## Available data
--------------------------------

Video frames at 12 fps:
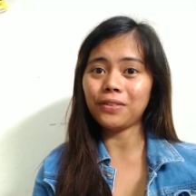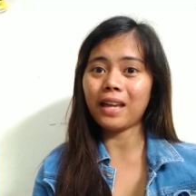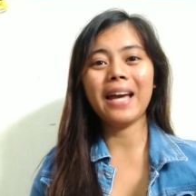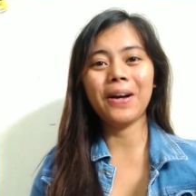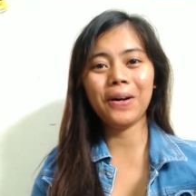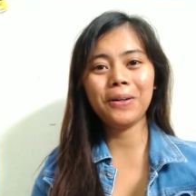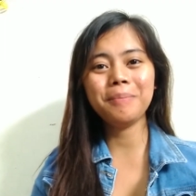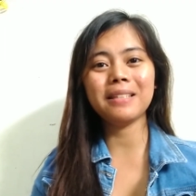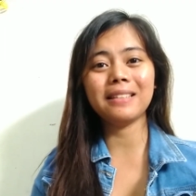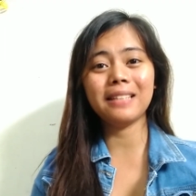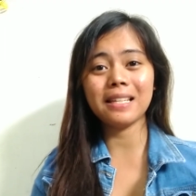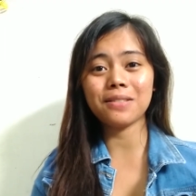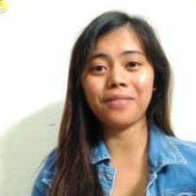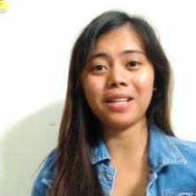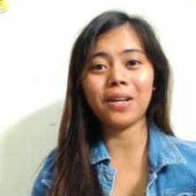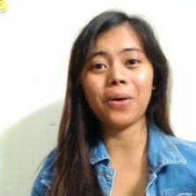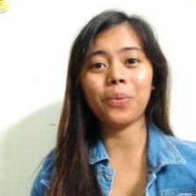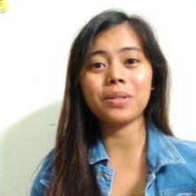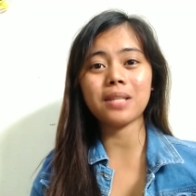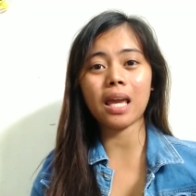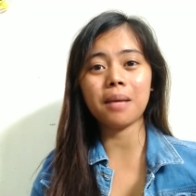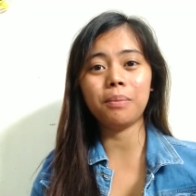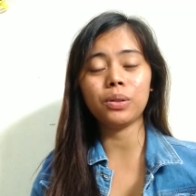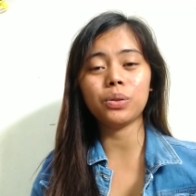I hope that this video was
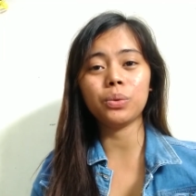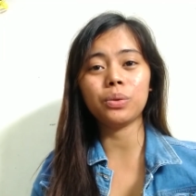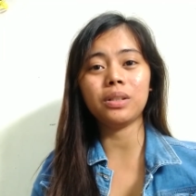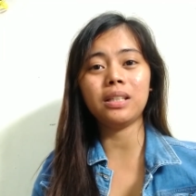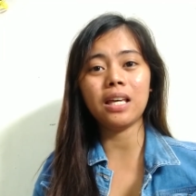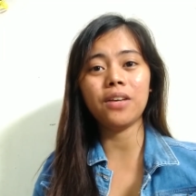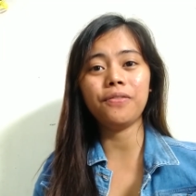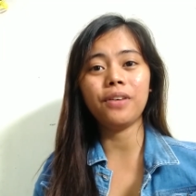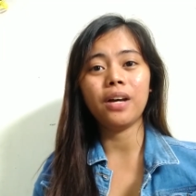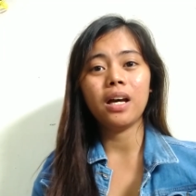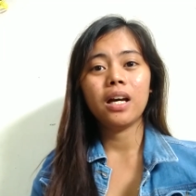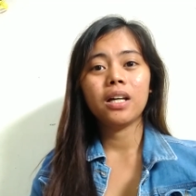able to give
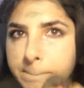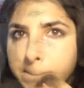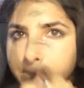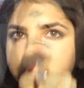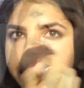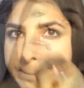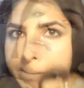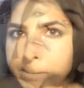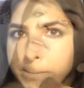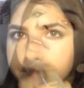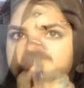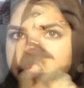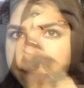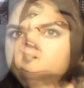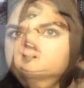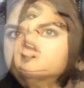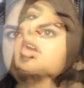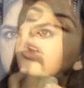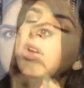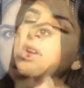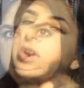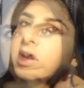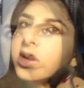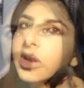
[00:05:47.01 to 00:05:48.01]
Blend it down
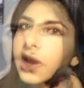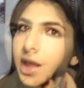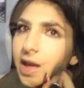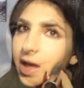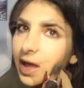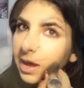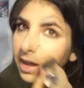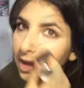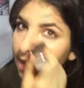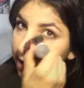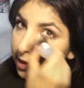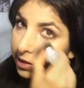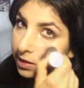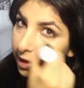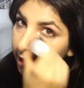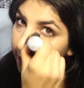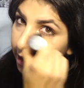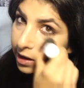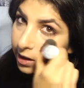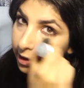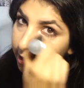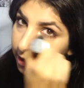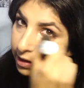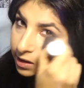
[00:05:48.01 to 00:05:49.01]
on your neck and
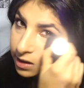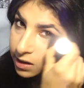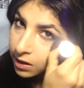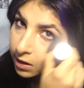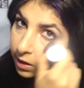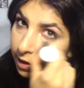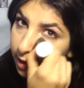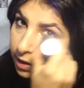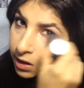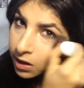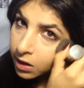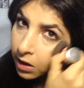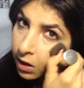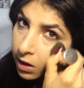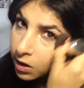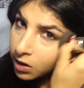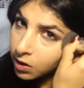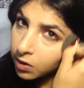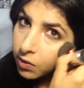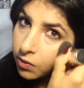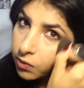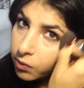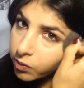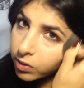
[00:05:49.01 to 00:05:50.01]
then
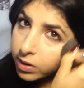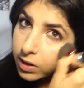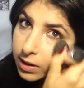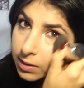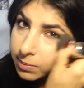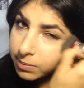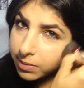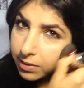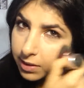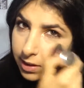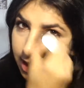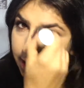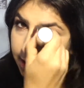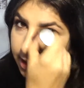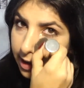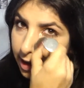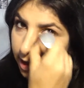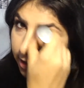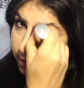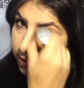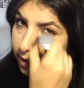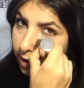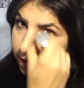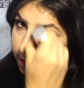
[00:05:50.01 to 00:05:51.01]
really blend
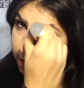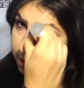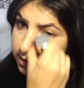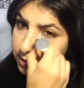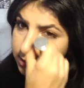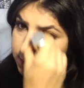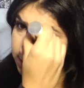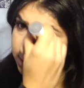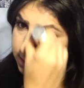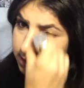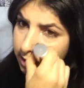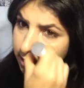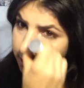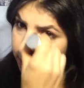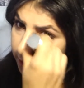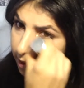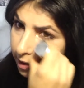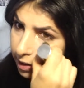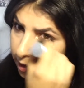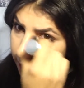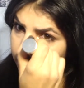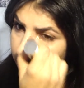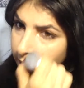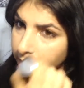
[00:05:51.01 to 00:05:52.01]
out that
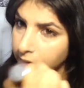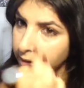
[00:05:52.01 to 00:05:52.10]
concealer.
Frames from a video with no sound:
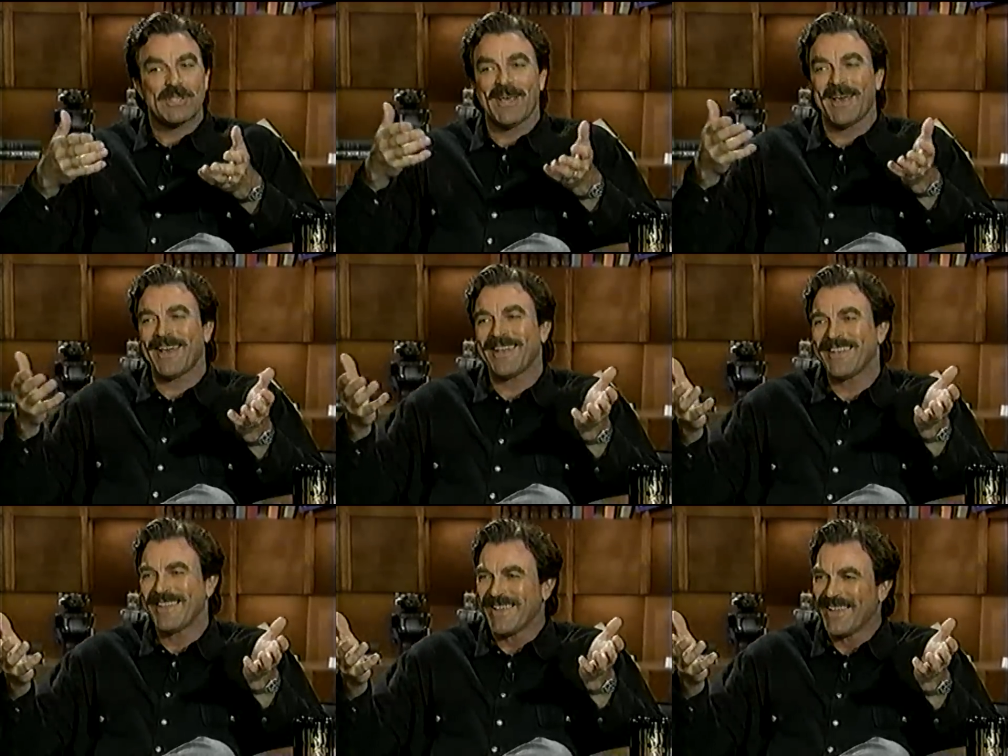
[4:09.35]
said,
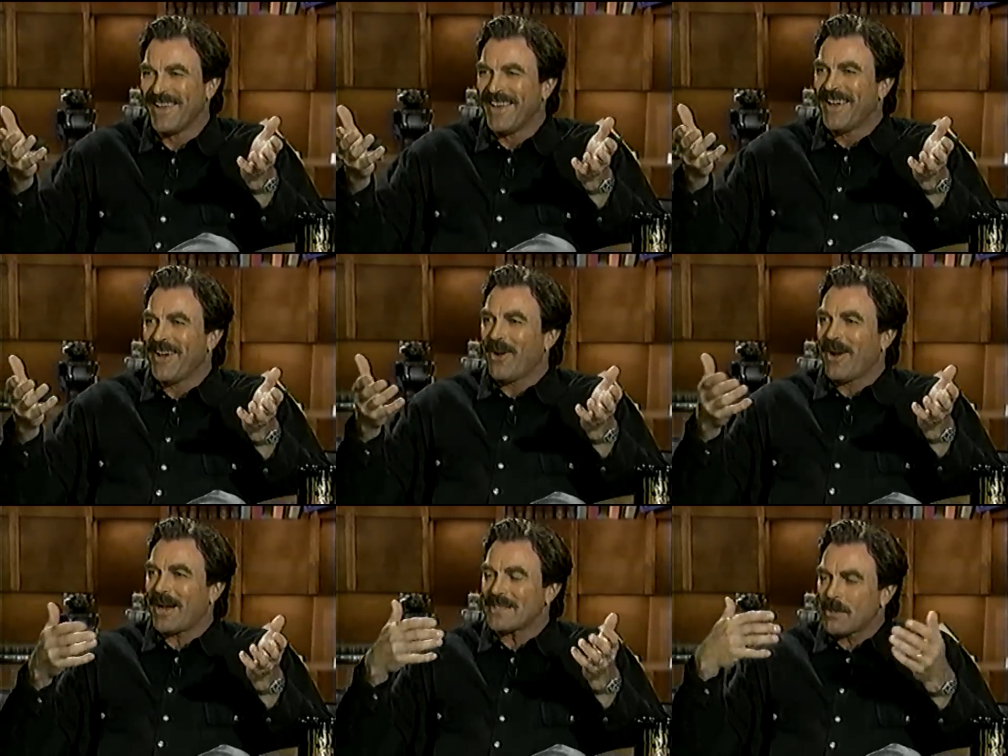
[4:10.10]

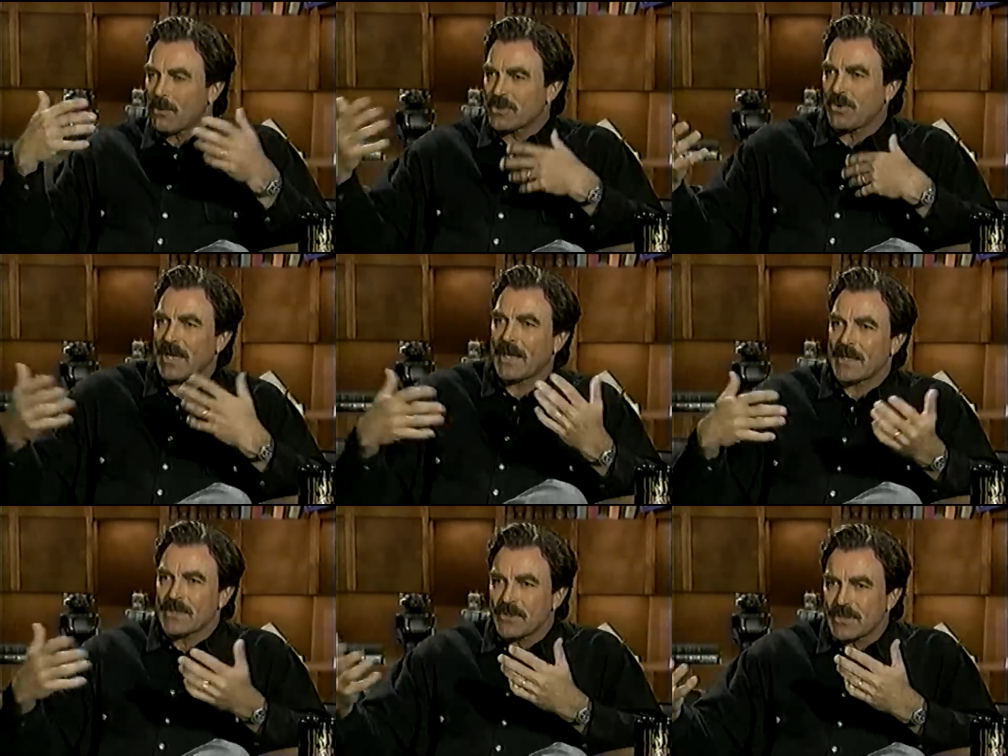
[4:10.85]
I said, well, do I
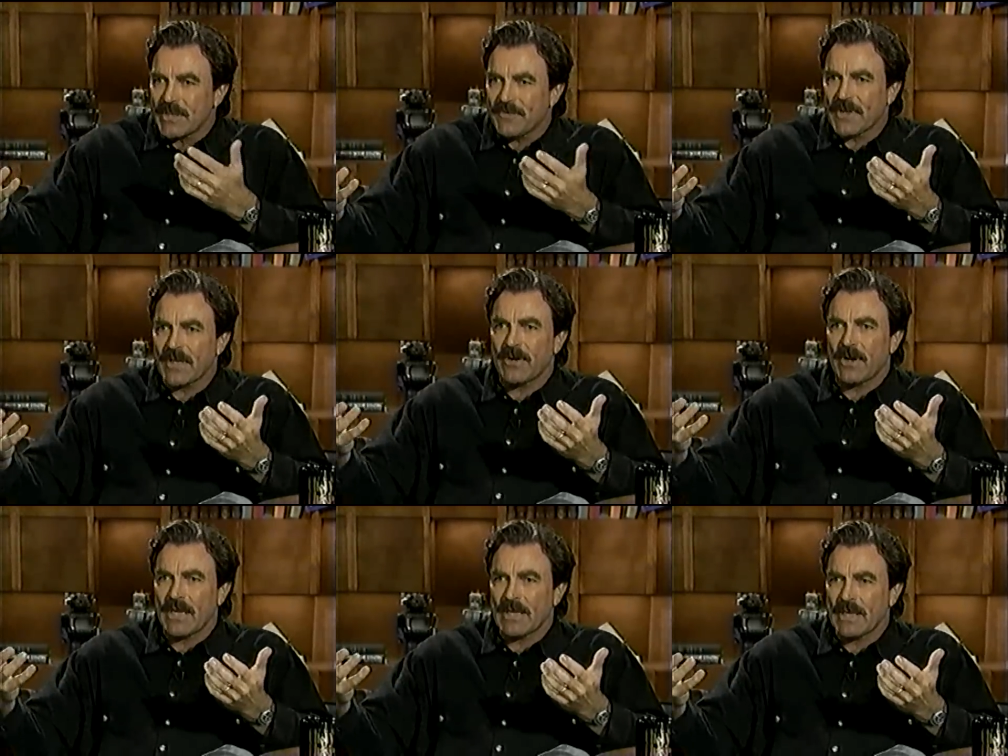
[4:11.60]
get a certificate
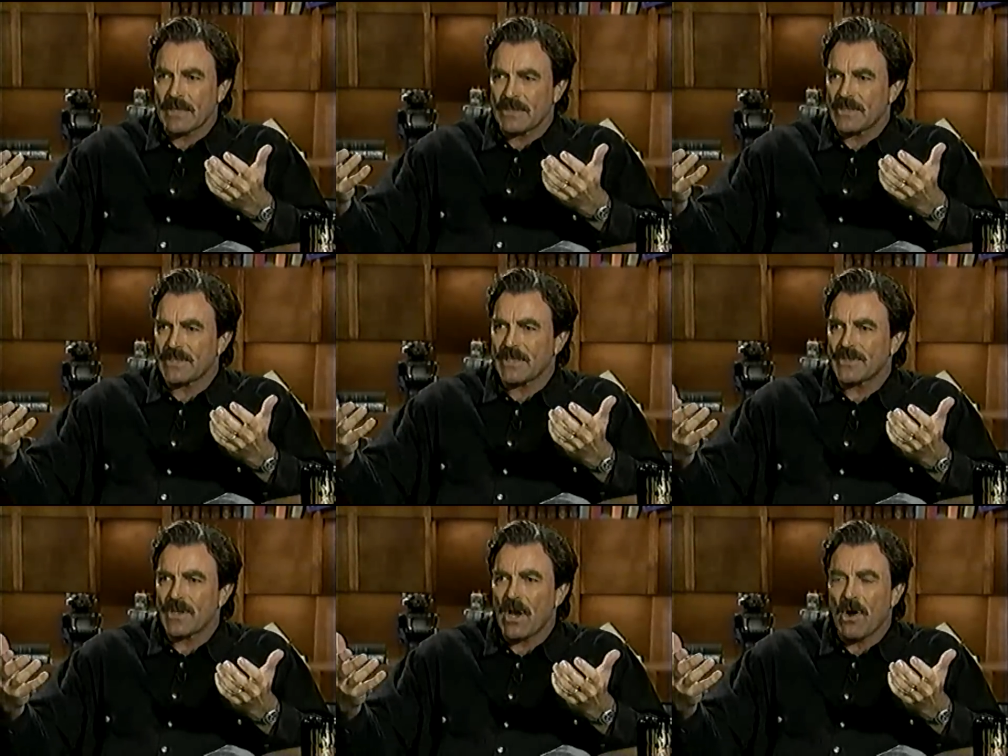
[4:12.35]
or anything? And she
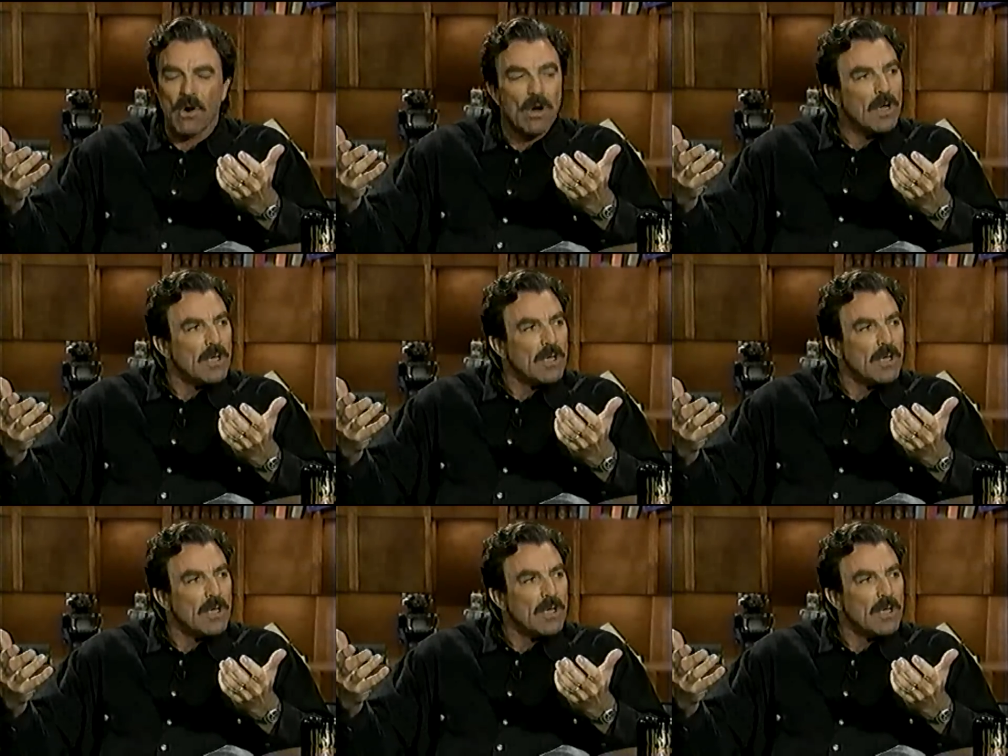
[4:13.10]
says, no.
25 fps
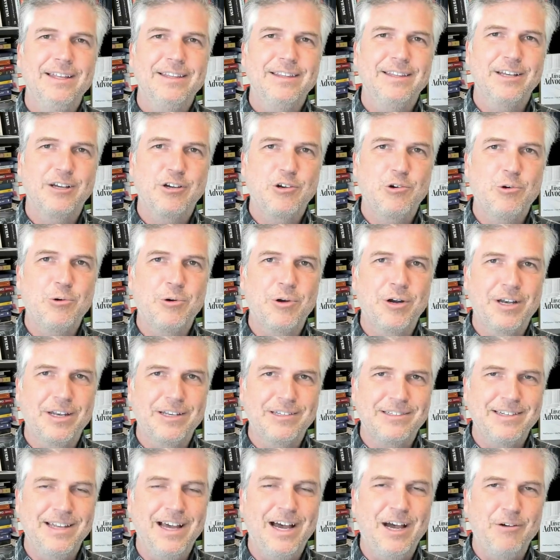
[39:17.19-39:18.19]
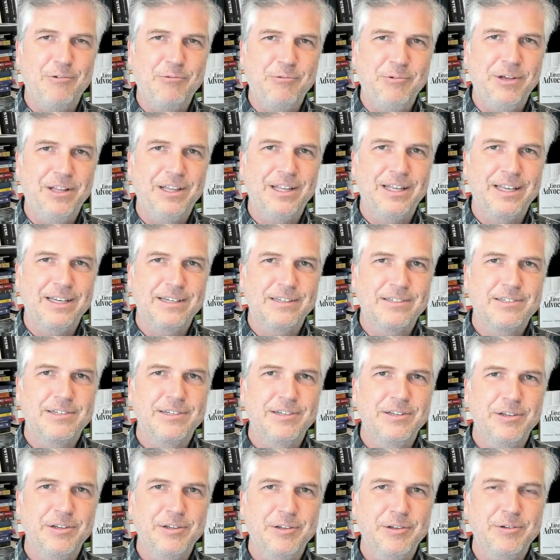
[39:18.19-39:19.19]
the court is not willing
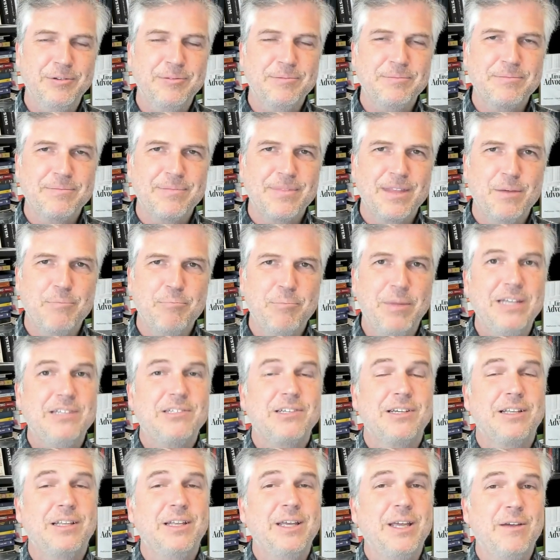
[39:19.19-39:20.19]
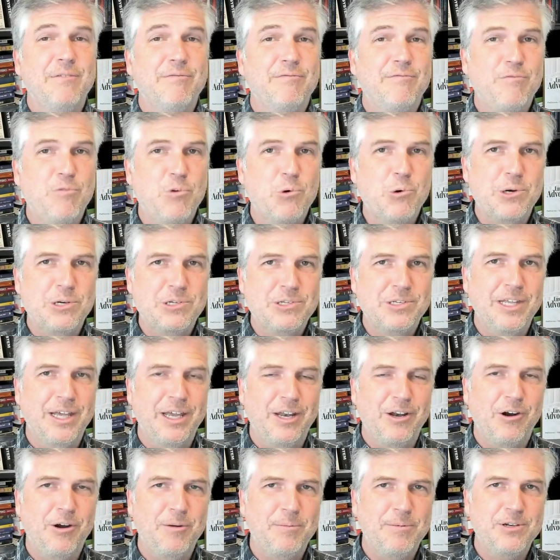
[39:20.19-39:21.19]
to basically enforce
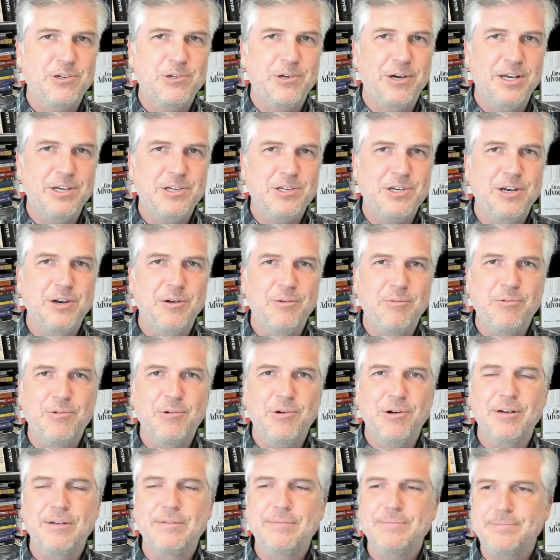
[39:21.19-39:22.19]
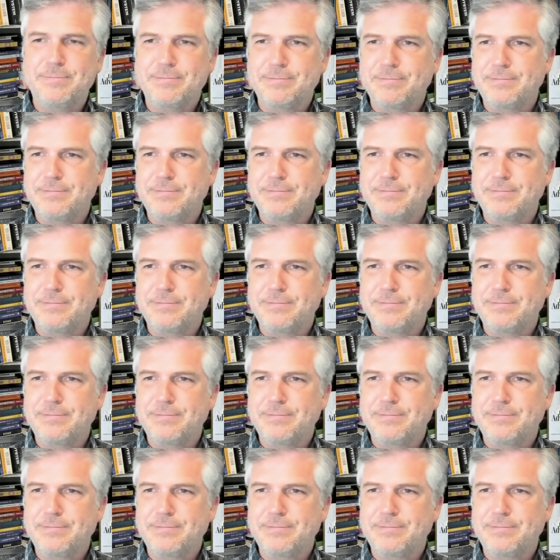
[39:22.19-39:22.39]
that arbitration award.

--------------------------------

## What you need to do
Reproduce the listing word for word, but keep the pictures out of it.

## Solution to this exercise
Video frames at 12 fps:
I hope that this video was
able to give
[00:05:47.01 to 00:05:48.01]
Blend it down
[00:05:48.01 to 00:05:49.01]
on your neck and
[00:05:49.01 to 00:05:50.01]
then
[00:05:50.01 to 00:05:51.01]
really blend
[00:05:51.01 to 00:05:52.01]
out that
[00:05:52.01 to 00:05:52.10]
concealer.
Frames from a video with no sound:
[4:09.35]
said,
[4:10.10]

[4:10.85]
I said, well, do I
[4:11.60]
get a certificate
[4:12.35]
or anything? And she
[4:13.10]
says, no.
25 fps
[39:17.19-39:18.19]
[39:18.19-39:19.19]
the court is not willing
[39:19.19-39:20.19]
[39:20.19-39:21.19]
to basically enforce
[39:21.19-39:22.19]
[39:22.19-39:22.39]
that arbitration award.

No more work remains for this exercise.